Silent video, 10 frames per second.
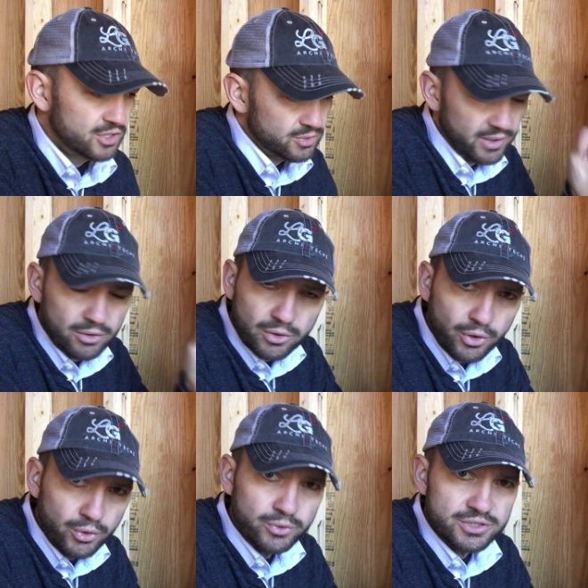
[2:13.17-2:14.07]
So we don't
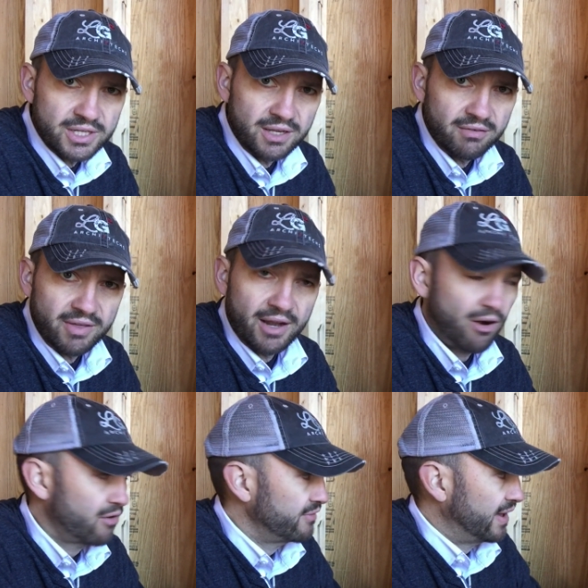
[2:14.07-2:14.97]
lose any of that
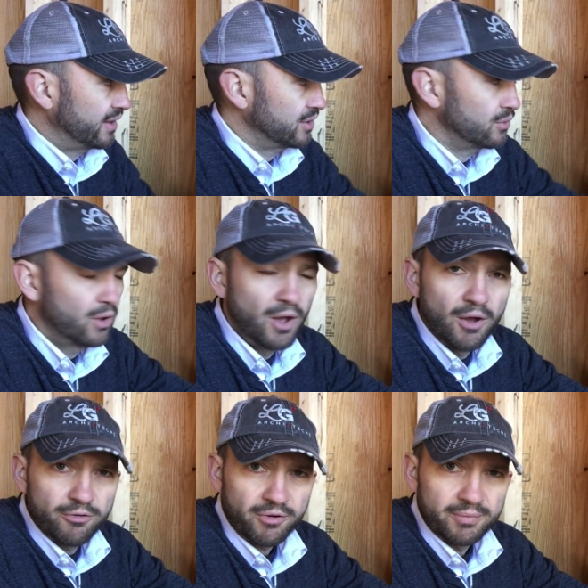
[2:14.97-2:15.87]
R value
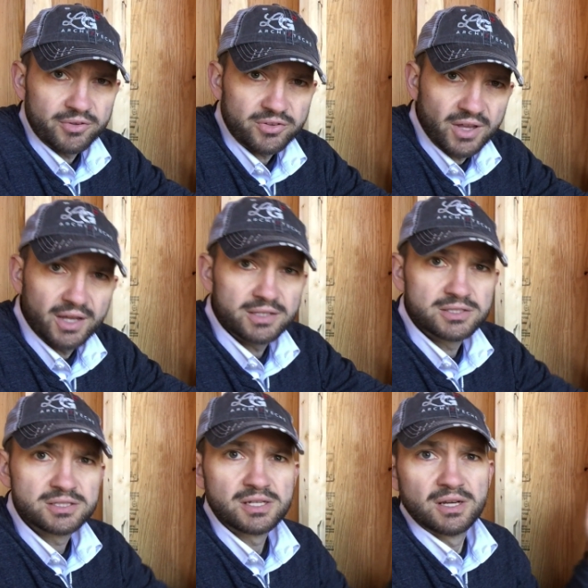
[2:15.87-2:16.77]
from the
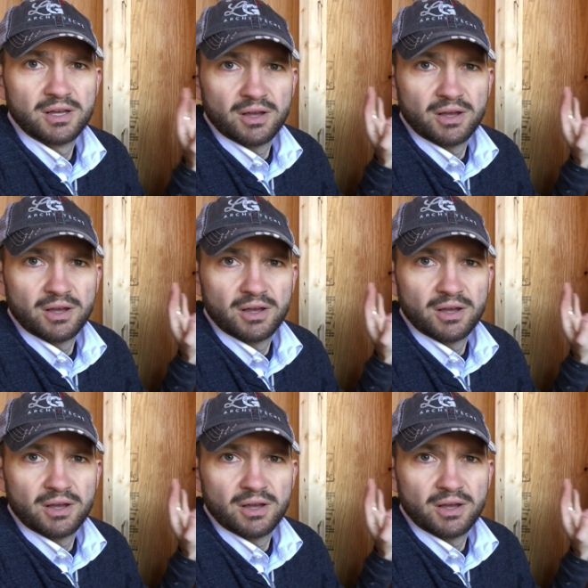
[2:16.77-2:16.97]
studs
────────────────
**Your objective:**
With the pictures omitted, print precisely the lines from the one with "[2:14.07-2:14.97]" to the final line of the records, both included.

**Task output:**
[2:14.07-2:14.97]
lose any of that
[2:14.97-2:15.87]
R value
[2:15.87-2:16.77]
from the
[2:16.77-2:16.97]
studs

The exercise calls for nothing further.